Tatyana Khashimovna Nikitina (Татьяна Хашимовна Никитина, born 31 December 1945) is a prominent Russian bard. She usually performs together with her husband, Sergey Nikitin.

==Biography==
She was born Tatiana Sadykova in Dushanbe (currently Tajikistan) on December 31, 1945. In 1971, she graduated from the Department of Physics of Moscow State University. In 1968, she began singing in a quintet led by her husband, Sergey Nikitin. They worked together as biophysicists (both have Ph.D.s in Physics) as well as singers, creating many popular songs. Together they recorded more than 15 CDs and Vinyls (see works).
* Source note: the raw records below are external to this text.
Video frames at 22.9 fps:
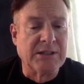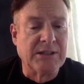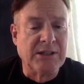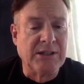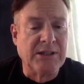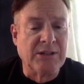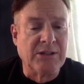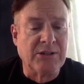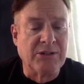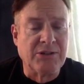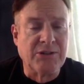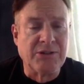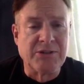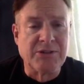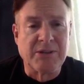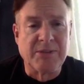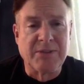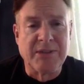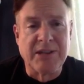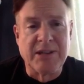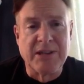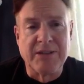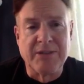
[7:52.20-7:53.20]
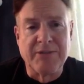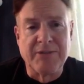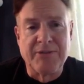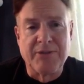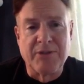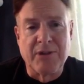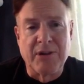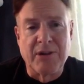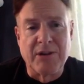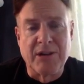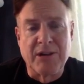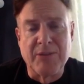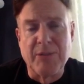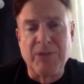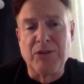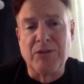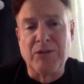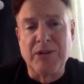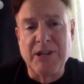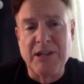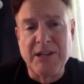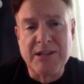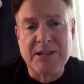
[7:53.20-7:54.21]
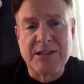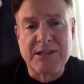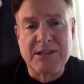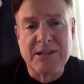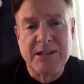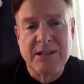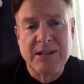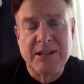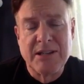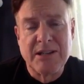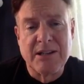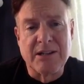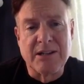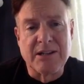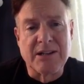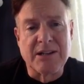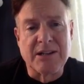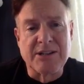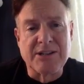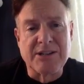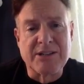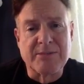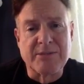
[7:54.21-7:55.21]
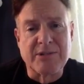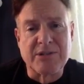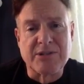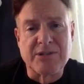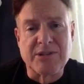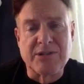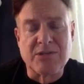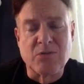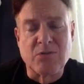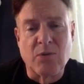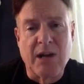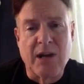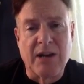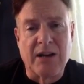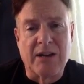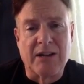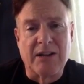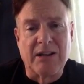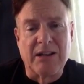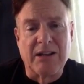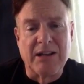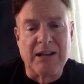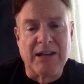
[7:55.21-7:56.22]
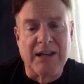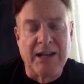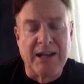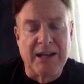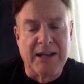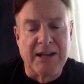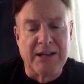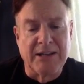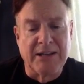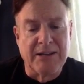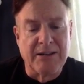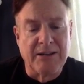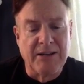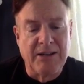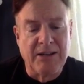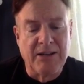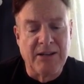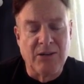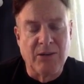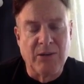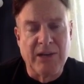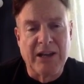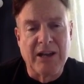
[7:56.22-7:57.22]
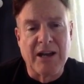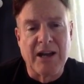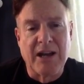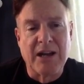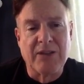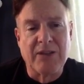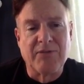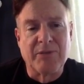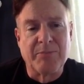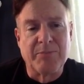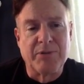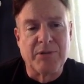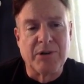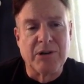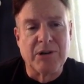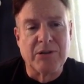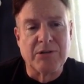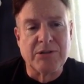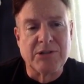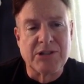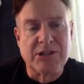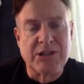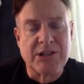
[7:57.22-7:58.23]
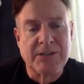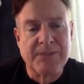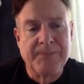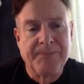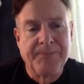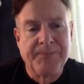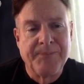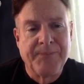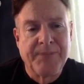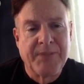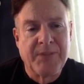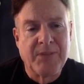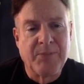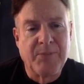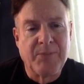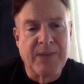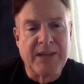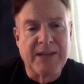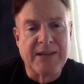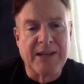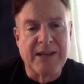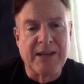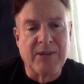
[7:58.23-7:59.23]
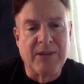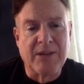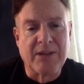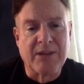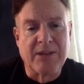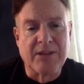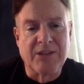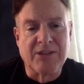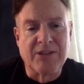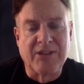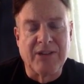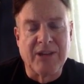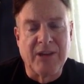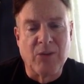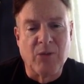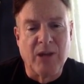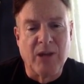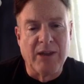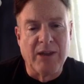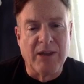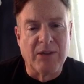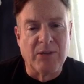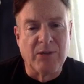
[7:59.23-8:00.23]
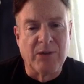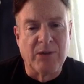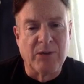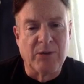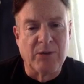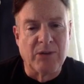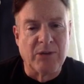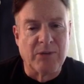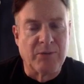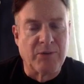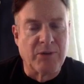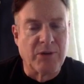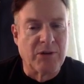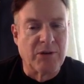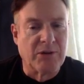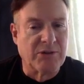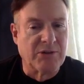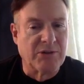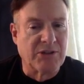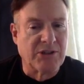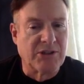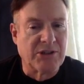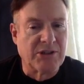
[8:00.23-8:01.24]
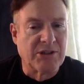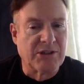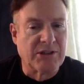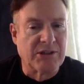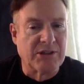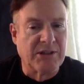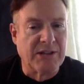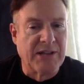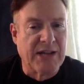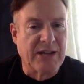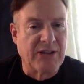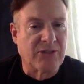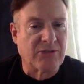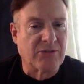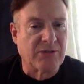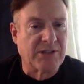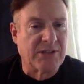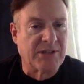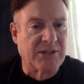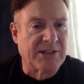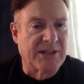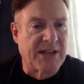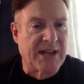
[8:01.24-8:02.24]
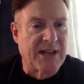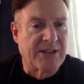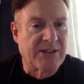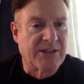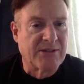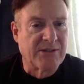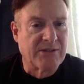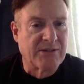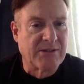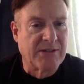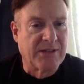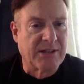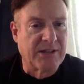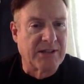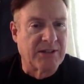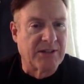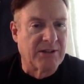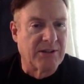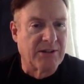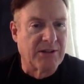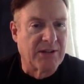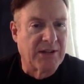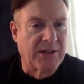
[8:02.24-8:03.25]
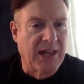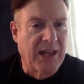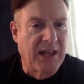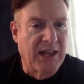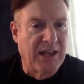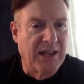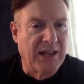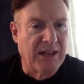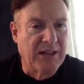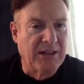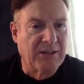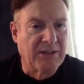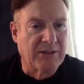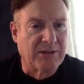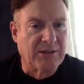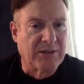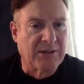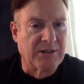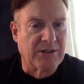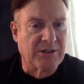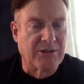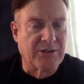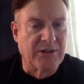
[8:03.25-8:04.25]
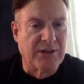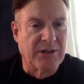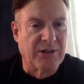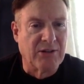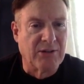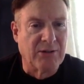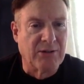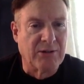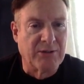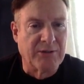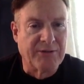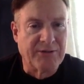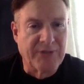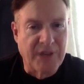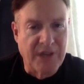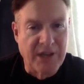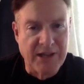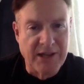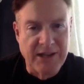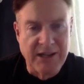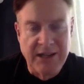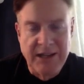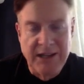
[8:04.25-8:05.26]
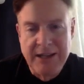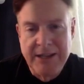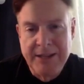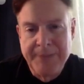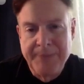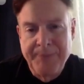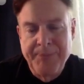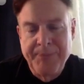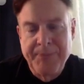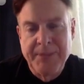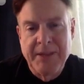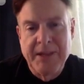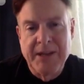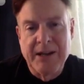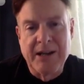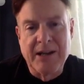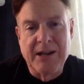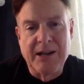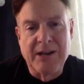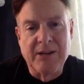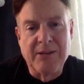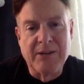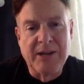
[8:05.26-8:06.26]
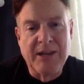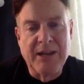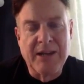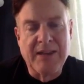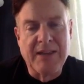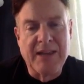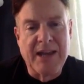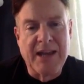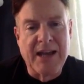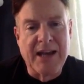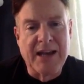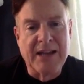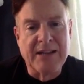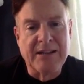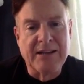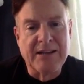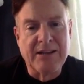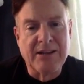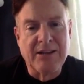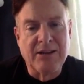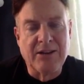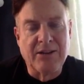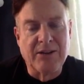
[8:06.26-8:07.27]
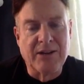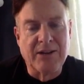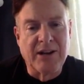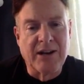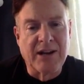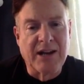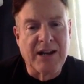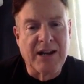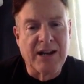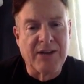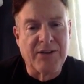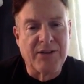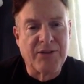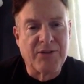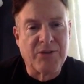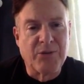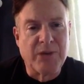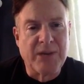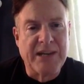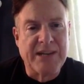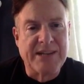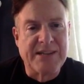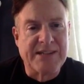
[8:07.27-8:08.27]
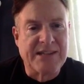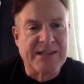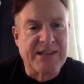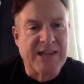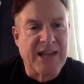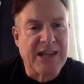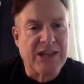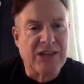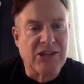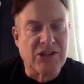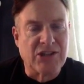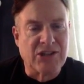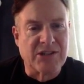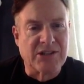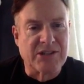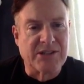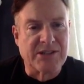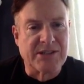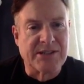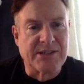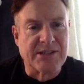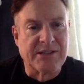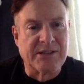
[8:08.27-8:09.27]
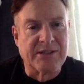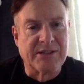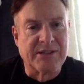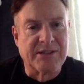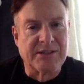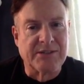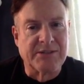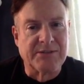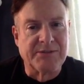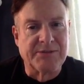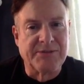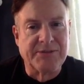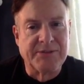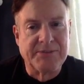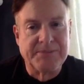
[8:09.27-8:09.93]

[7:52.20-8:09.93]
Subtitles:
do something for our communities and our customers as well. And we kind of approached the pandemic the same that we would approach a natural disaster like a hurricane or a tornado or flood, in that there are kind of three stages of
In 1990, she abandoned her research work to become the Manager for Culture of the October District ispolkom of Moscow, then became Deputy Prefect of the Central District of Moscow, and in 1992-1995 she was a deputy to the Minister for Culture of Russia. From 1998 to 2012, she worked as a manager at Kartina, an Italo-Swiss firm that organized art exhibitions.

She and her husband Sergei are very close friends with Grigory Luchansky and, beginning in 2002, the three of them provided funding to improve the Smolensk Special School for the Blind and Visually Impaired Children (Смоленская специальная школа для слепых и слабовидящих детей).